Сентиментальную историю про несчастную любовь Грею удалось рассказать без сантиментов.
Великовозрастному инфантилу Леонарду заботливые еврейские родители находят невесту из дружественного бруклинского семейства. А он как назло влюбляется во взбалмошную соседку, накрепко увязшую в романе с женатым. Та делает из Леонарда конфидента, которому всегда можно поплакаться в жилет.
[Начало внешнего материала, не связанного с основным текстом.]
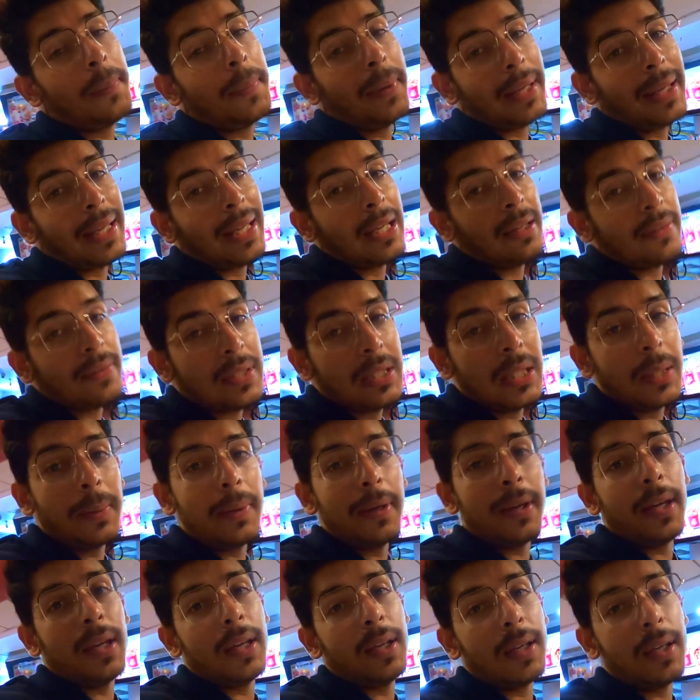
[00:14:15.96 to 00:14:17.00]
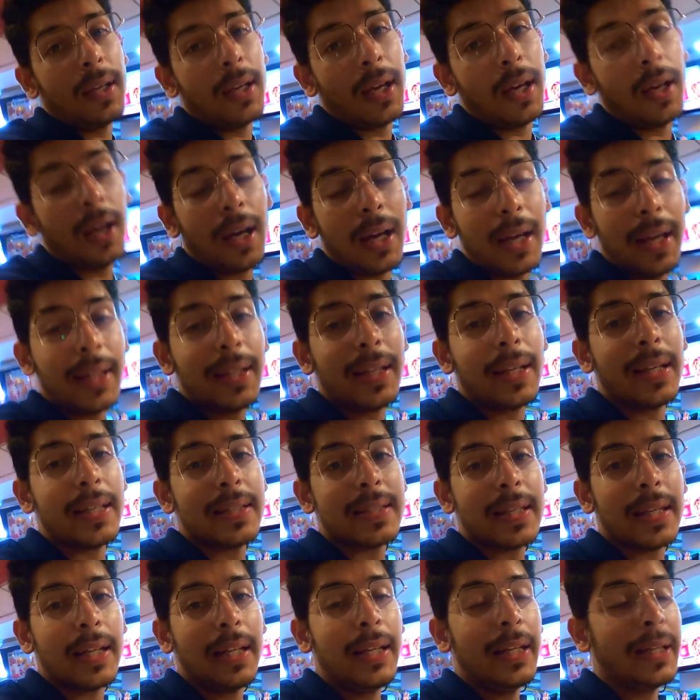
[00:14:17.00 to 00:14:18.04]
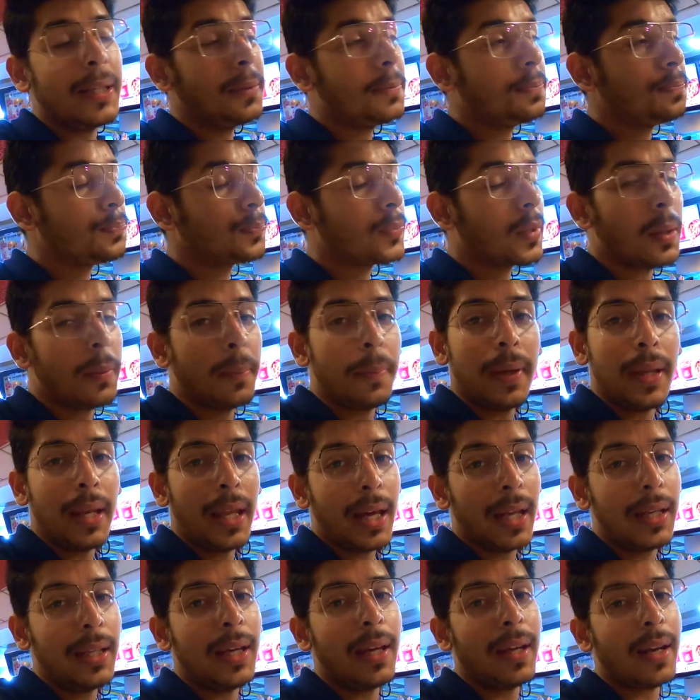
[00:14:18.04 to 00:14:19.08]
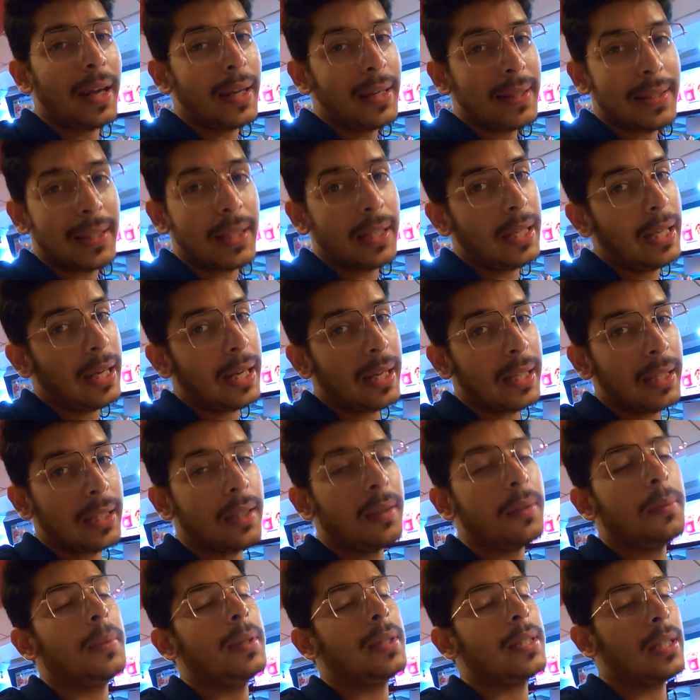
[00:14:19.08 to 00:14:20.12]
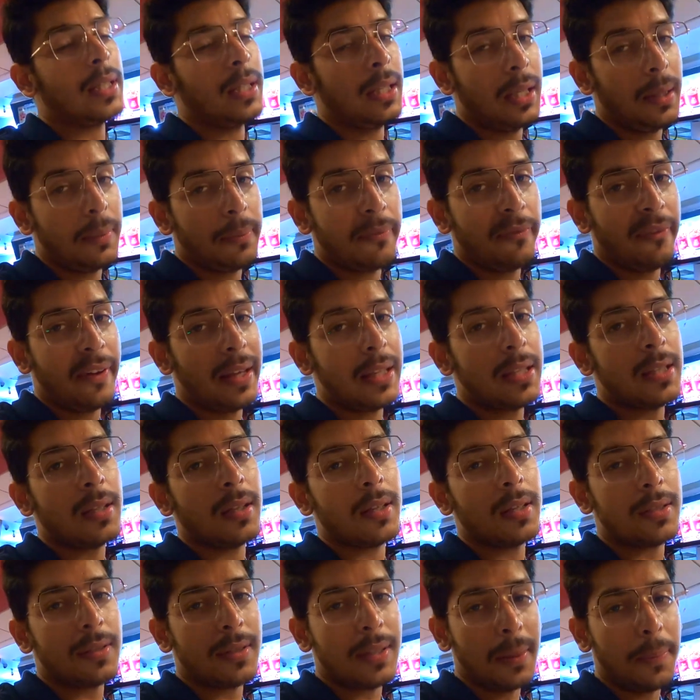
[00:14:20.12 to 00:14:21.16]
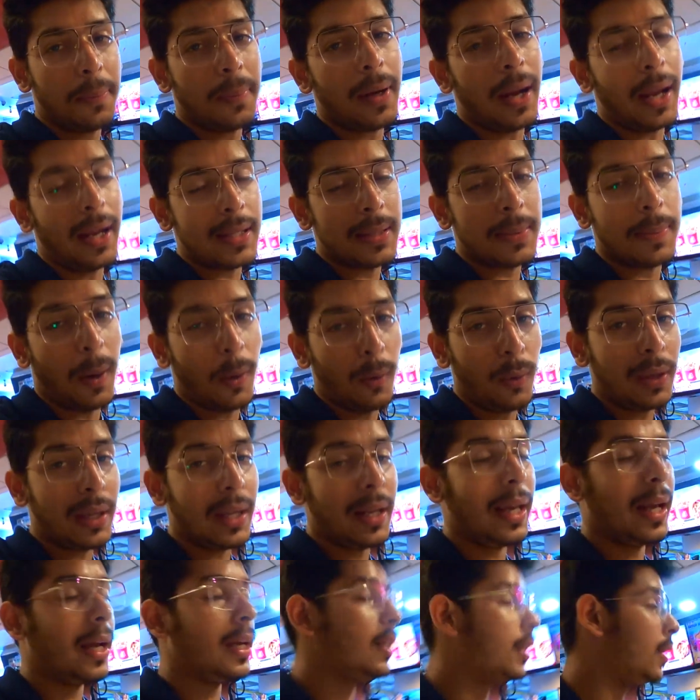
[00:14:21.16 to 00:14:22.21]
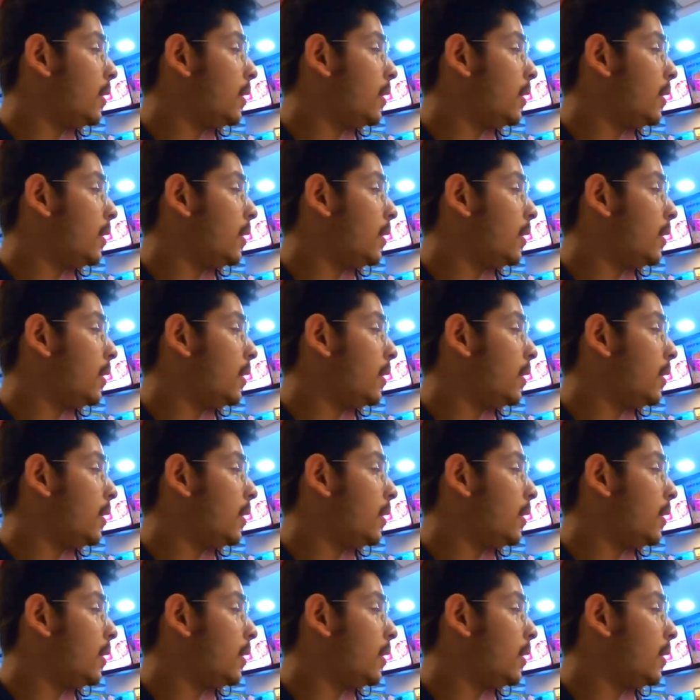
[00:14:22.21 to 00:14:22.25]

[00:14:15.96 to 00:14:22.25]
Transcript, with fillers: यहाँ पे के में आया था किसके लिए बिरयानी या राइस के लिए आया था बेसिकली वेज स्ट्रिप राइस बाउल के लिए आया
Амплуа неуклюжего кидалта пришлось брутальному Хоакину Фениксу на удивление впору, но в этой роли он не выглядит смешным ни минуты. Несмотря на анекдотические атрибуты взрослого ребенка: комнату, похожую на детскую, неусыпный контроль папы с мамой, вечное «Что ты там делаешь?» даже когда он всего лишь включает компьютер. При таких раскладах будущее предрешено, тем более что родительская протеже Сандра оказа-лась лучшей девушкой в мире, и два семейных бизнеса уже готовы слиться в один.
Но трепетный Леонард, уже переживший попытку суицида после неудачной помолвки, наделен слишком ярким воображением. Случайно повстречавшись на лестнице с легкомысленной и неотразимой в своем эгоизме блондинкой – то ли из грезы, то ли из фильмов Хичкока, – он вроде бы готов наплевать на хороший жизненный план и милую невесту ради случайной девушки в окне напротив. И этот сюжет подозрительно похож на мыльную оперу.
Но главное тут не в сюжете, а в интонации. Грей тщательно избегает аффектов, не педалирует конфликты, а напротив, уводит их от привычной театральности. И таким образом убирает дистанцию между зрителем и зрелищем – как опытный лектор, который специально говорит тише, чтобы к нему прислушались. По всем драматическим канонам герой должен сделать главный выбор своей жизни: между блондинкой и брюнеткой, приключением и рутиной, ненадежными занятиями фотографа и стабильной карьерой владельца сети прачечных.
Но выбранная режиссером деликатная манера изложения не предполагает громких кульминаций, даже когда речь, кажется, идет о судьбе. Лишенная патетики финальная сцена выглядит удивительно и почти идеально: Леонард втихаря сбегает с семейного торжества, а потом туда возвращается, но драматического взрыва так и не происходит. Хотя между этими двумя моментами жизнь рушится безвозвратно и складывается снова.